Joe Biden is almost over a month into his presidency and has undone much of the work that former president Donald Trump did during his own administration, but if it’s so easy to undo each others’ executive orders, then what’s the point?

“I’m not making new law, I’m eliminating bad policy,” said President Joe Biden on February 2nd. 

An executive order is one of three presidential documents that can be used by the president to create or enforce law. These orders are written and signed by the president, and require no approval by congress. This also means that congress cannot technically repeal an executive order, so theoretically they are quite effective. Once a president enacts an executive order, that immediately becomes law, and will remain so until another president takes office. 

The issue with executive orders is that they are very easily overturned. Once there is a president who disagrees with any executive orders currently in place, he/she/they can simply sign a new executive order to undo the last.
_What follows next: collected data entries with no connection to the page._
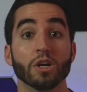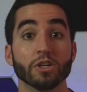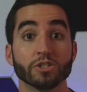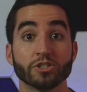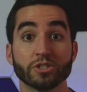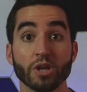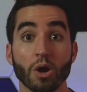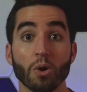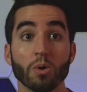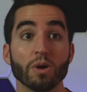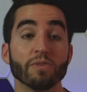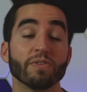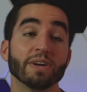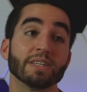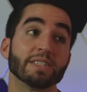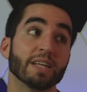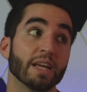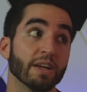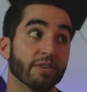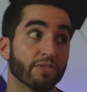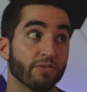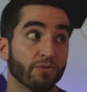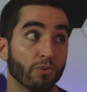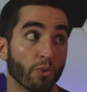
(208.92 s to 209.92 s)
So if I
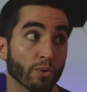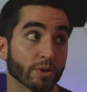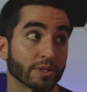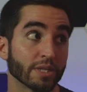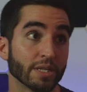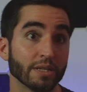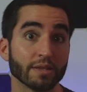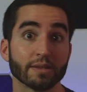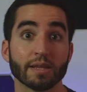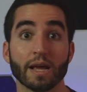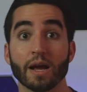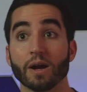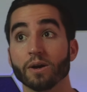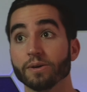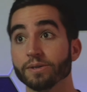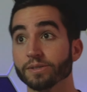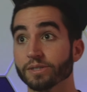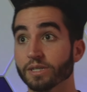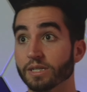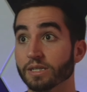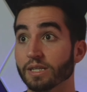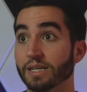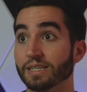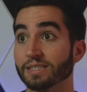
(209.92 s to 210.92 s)
take
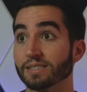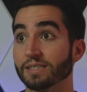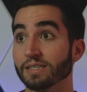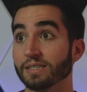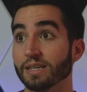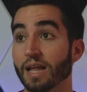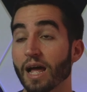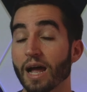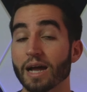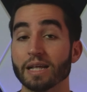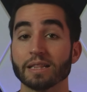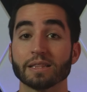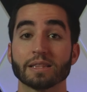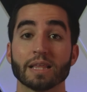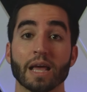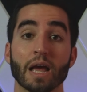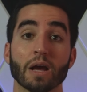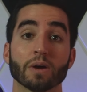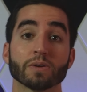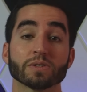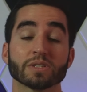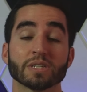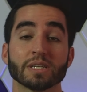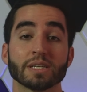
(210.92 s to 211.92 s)
$14,000 less than
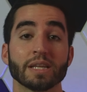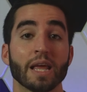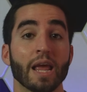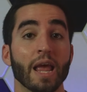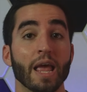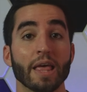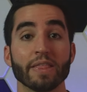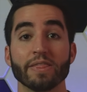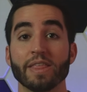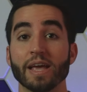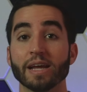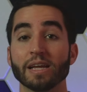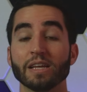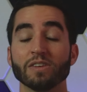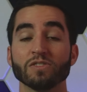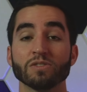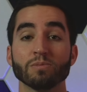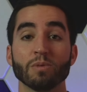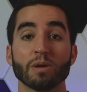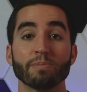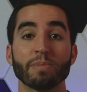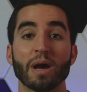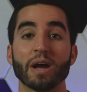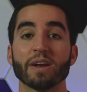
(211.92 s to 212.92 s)
$9,000, that gives
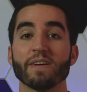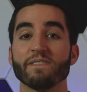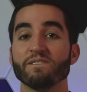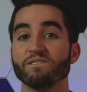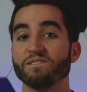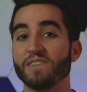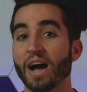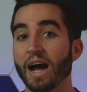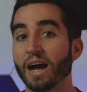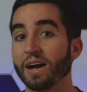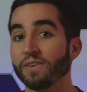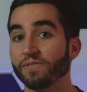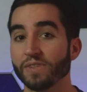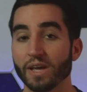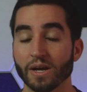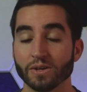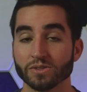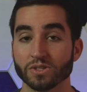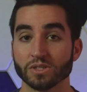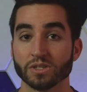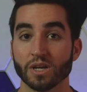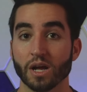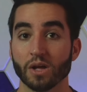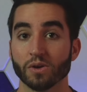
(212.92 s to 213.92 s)
me about a
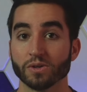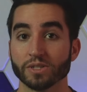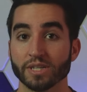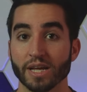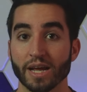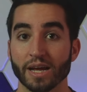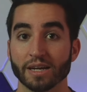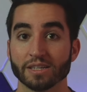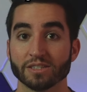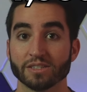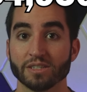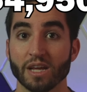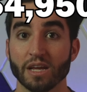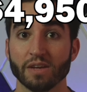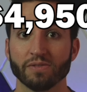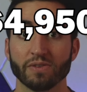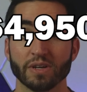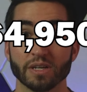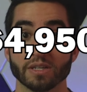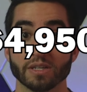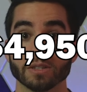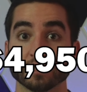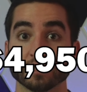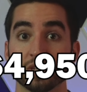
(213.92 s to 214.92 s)
$5,000 tax
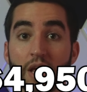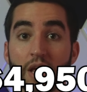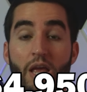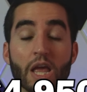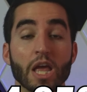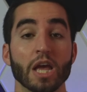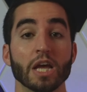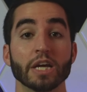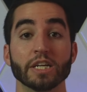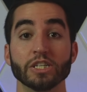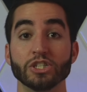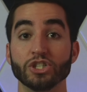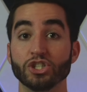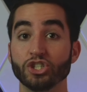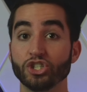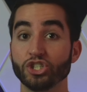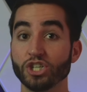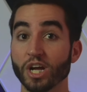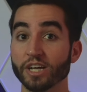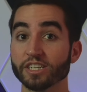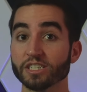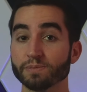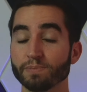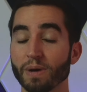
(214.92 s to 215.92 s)
savings
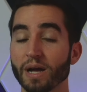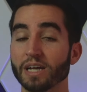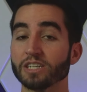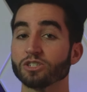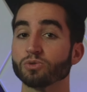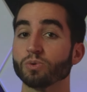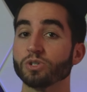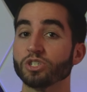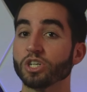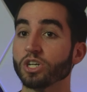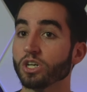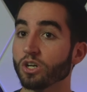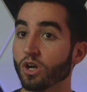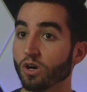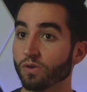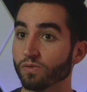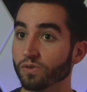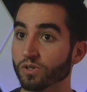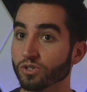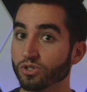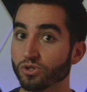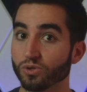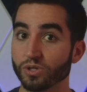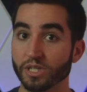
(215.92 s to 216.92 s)
just by switching it over
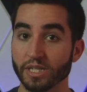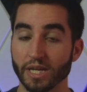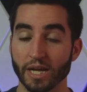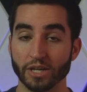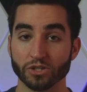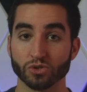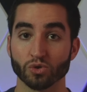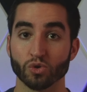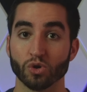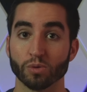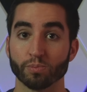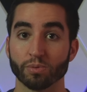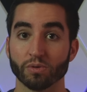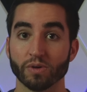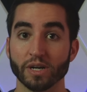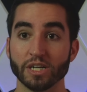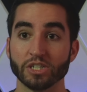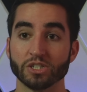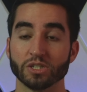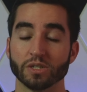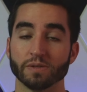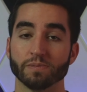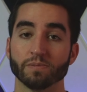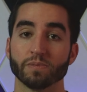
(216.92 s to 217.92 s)
to the S
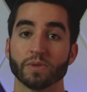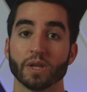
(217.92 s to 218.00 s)
Corporation.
This means that whenever the White House falls into the hands of a new party, a large amount of actions taken by the previous president will likely be undone. 

“I think that since executive orders can easily be changed by another president, congress should approve of the executive order the president implements so that it can become real legislation” said Arushi Garg (‘23). 

Joe Biden has already made 29 executive orders in his first three weeks as president, some of which were just undoing Trump era policies. While this can be seen as progress, it is necessary that he send his policies through congress and make them into true legislation so they can’t be undone by the next Republican president. 

Democrats currently control all three branches of government, which means that it should be very easy for them to have legislation sent through congress and made into law as opposed to just writing executive orders without the backing of congress. While it is positive that Biden is using a method that can be enforced almost immediately, it is strange to see his administration neglecting to take advantage of the Democratic congress, which may no longer be present in two years.